### Your instructions
Write out each record below exactly, but not the pictures.

### Data records

*** Block opens ***

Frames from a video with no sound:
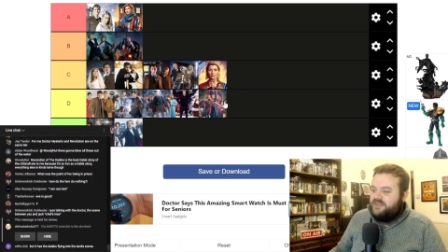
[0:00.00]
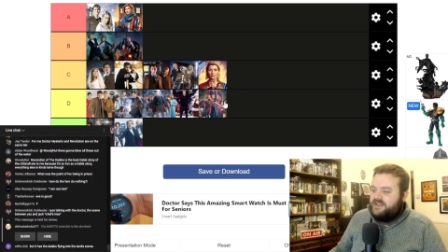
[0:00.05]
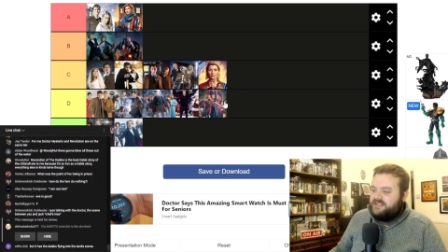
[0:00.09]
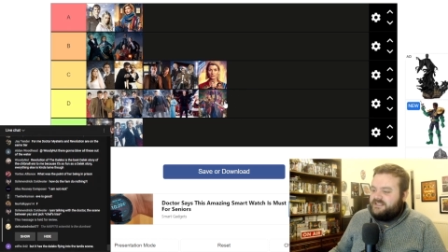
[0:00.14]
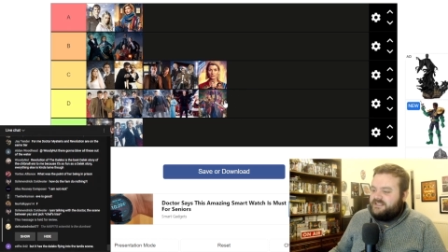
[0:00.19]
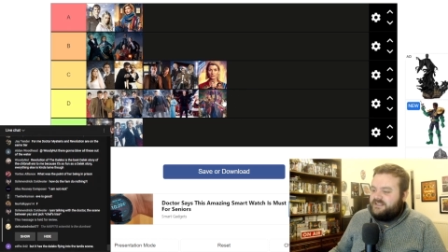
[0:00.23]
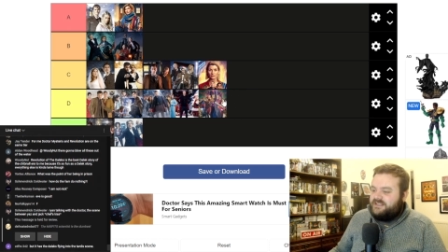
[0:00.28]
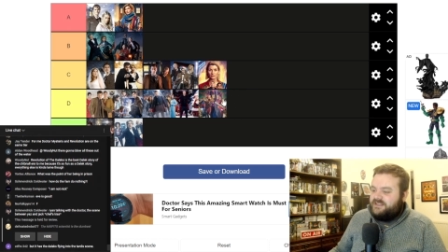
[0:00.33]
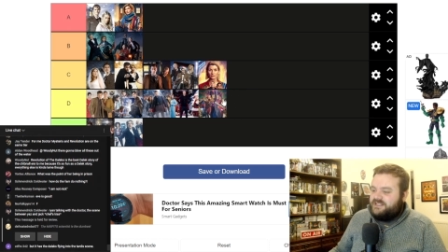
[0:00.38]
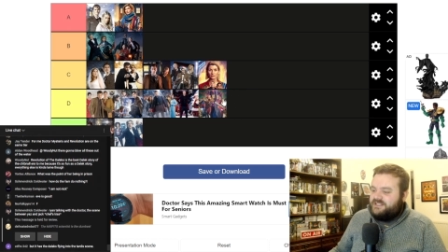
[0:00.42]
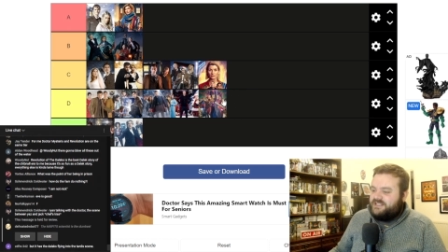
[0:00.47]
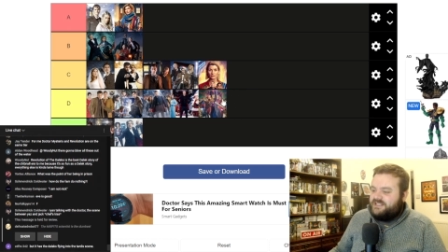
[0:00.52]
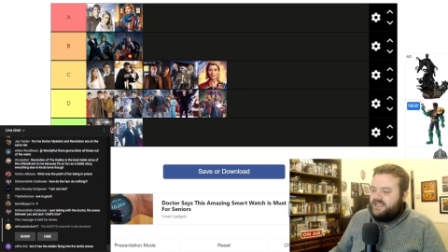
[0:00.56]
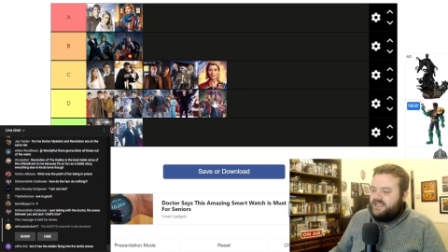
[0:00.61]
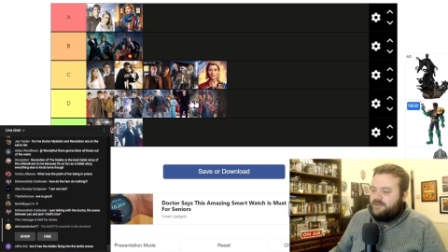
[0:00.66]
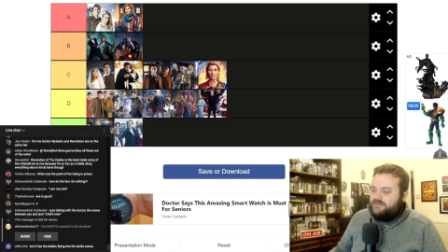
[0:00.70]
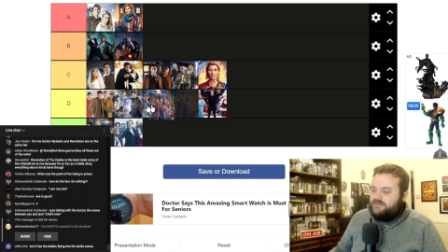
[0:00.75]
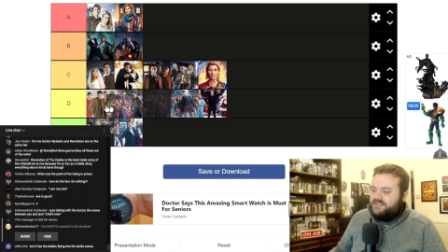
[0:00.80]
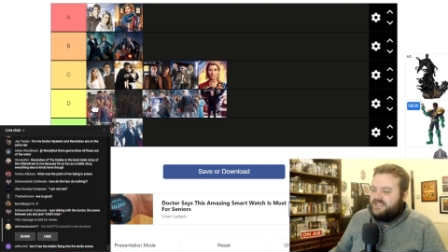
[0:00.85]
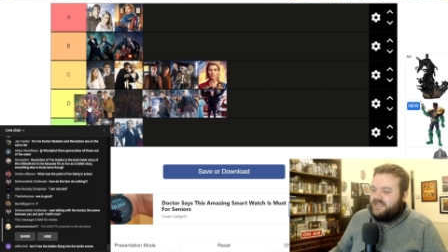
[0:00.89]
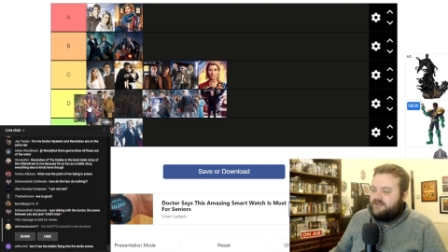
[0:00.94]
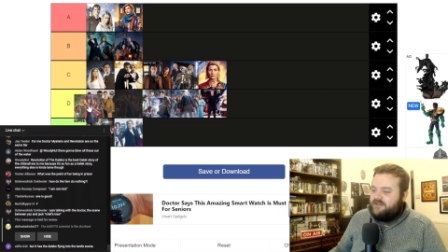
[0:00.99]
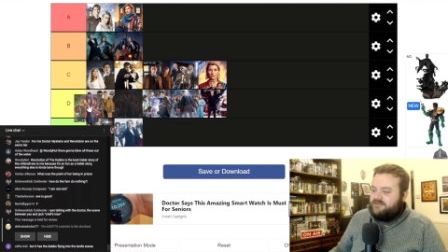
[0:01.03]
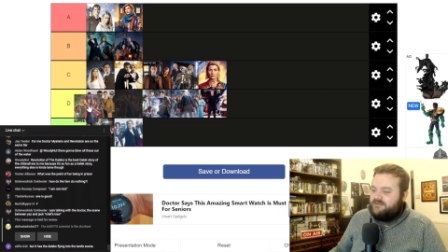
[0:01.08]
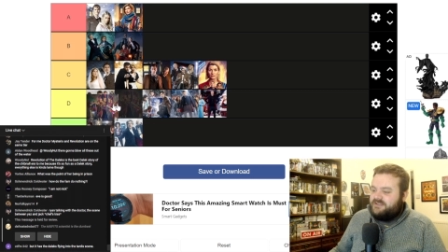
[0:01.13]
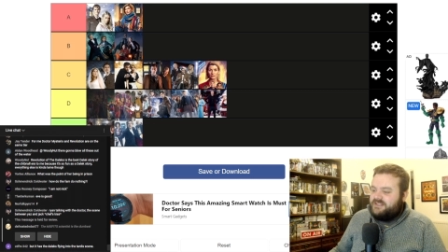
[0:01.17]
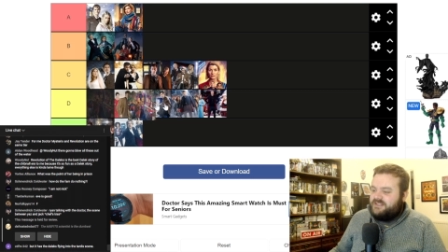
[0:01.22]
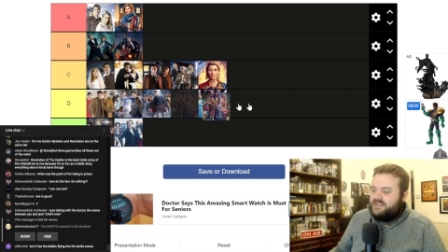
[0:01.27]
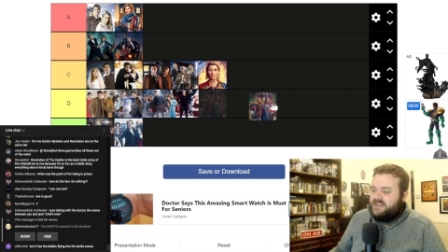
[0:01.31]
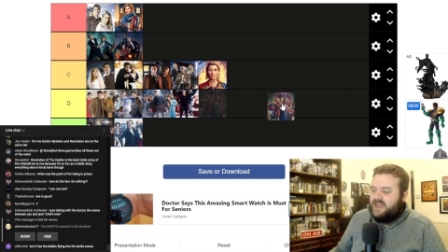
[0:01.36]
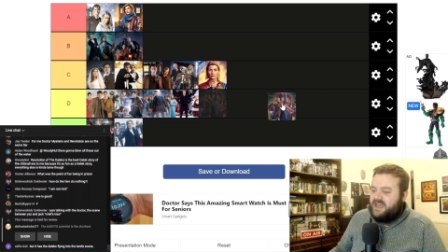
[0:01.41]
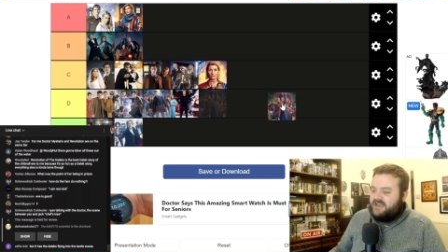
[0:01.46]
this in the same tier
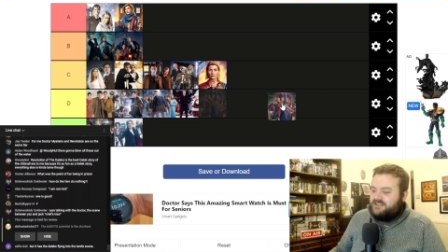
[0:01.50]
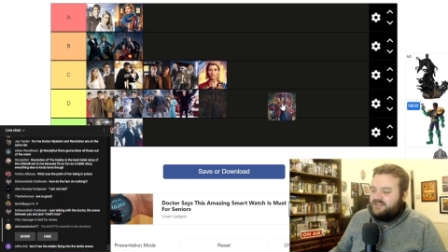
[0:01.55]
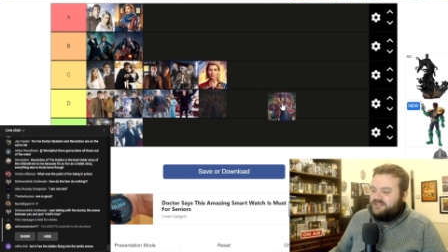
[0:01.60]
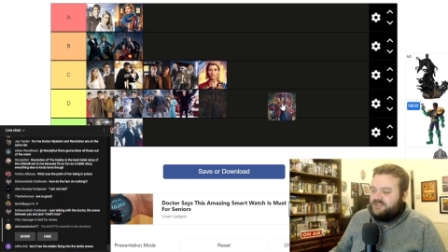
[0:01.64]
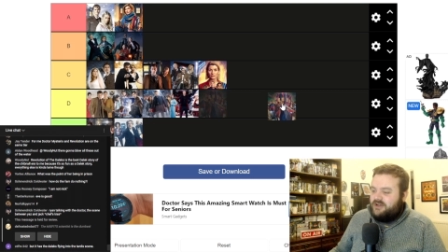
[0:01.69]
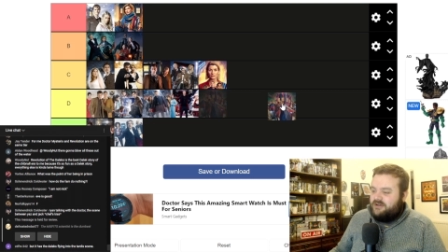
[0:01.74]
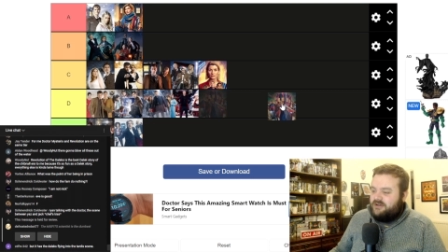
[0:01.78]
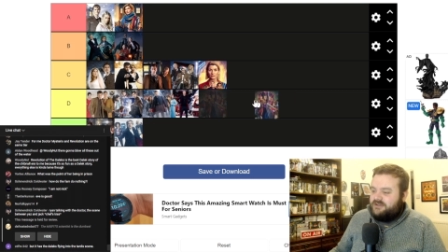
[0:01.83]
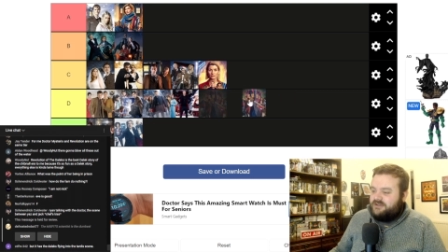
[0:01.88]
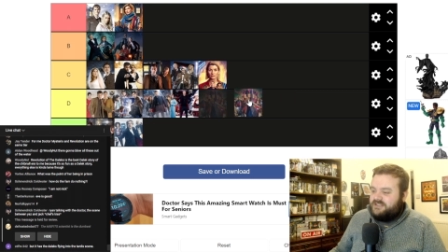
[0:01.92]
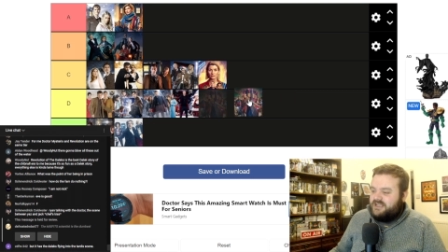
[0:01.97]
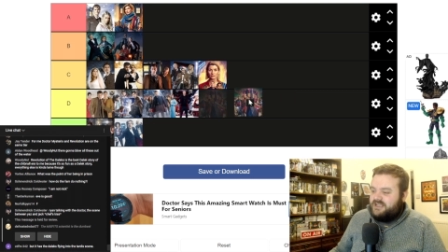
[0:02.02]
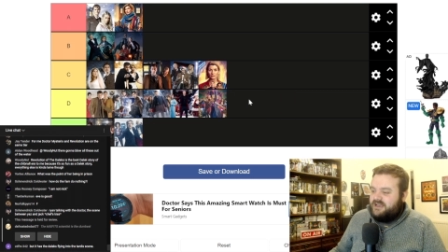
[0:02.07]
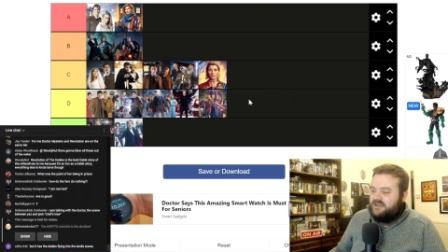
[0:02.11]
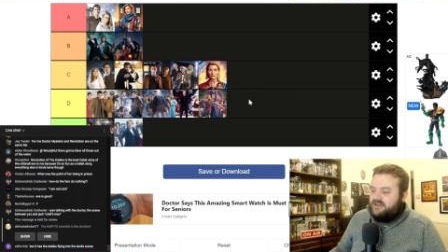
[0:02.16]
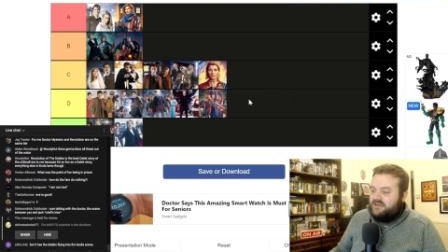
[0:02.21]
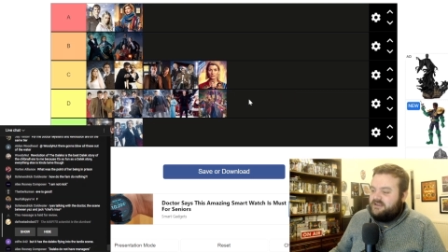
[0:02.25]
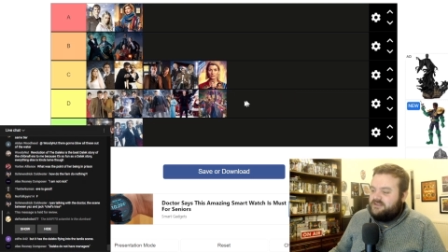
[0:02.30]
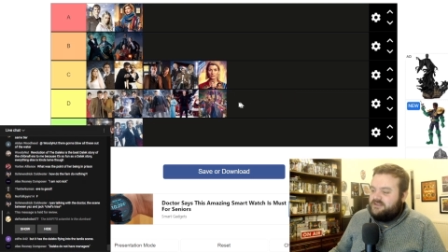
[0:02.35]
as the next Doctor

*** Block closes ***

### Output of the exercise
Frames from a video with no sound:
[0:00.00]
[0:00.05]
[0:00.09]
[0:00.14]
[0:00.19]
[0:00.23]
[0:00.28]
[0:00.33]
[0:00.38]
[0:00.42]
[0:00.47]
[0:00.52]
[0:00.56]
[0:00.61]
[0:00.66]
[0:00.70]
[0:00.75]
[0:00.80]
[0:00.85]
[0:00.89]
[0:00.94]
[0:00.99]
[0:01.03]
[0:01.08]
[0:01.13]
[0:01.17]
[0:01.22]
[0:01.27]
[0:01.31]
[0:01.36]
[0:01.41]
[0:01.46]
this in the same tier
[0:01.50]
[0:01.55]
[0:01.60]
[0:01.64]
[0:01.69]
[0:01.74]
[0:01.78]
[0:01.83]
[0:01.88]
[0:01.92]
[0:01.97]
[0:02.02]
[0:02.07]
[0:02.11]
[0:02.16]
[0:02.21]
[0:02.25]
[0:02.30]
[0:02.35]
as the next Doctor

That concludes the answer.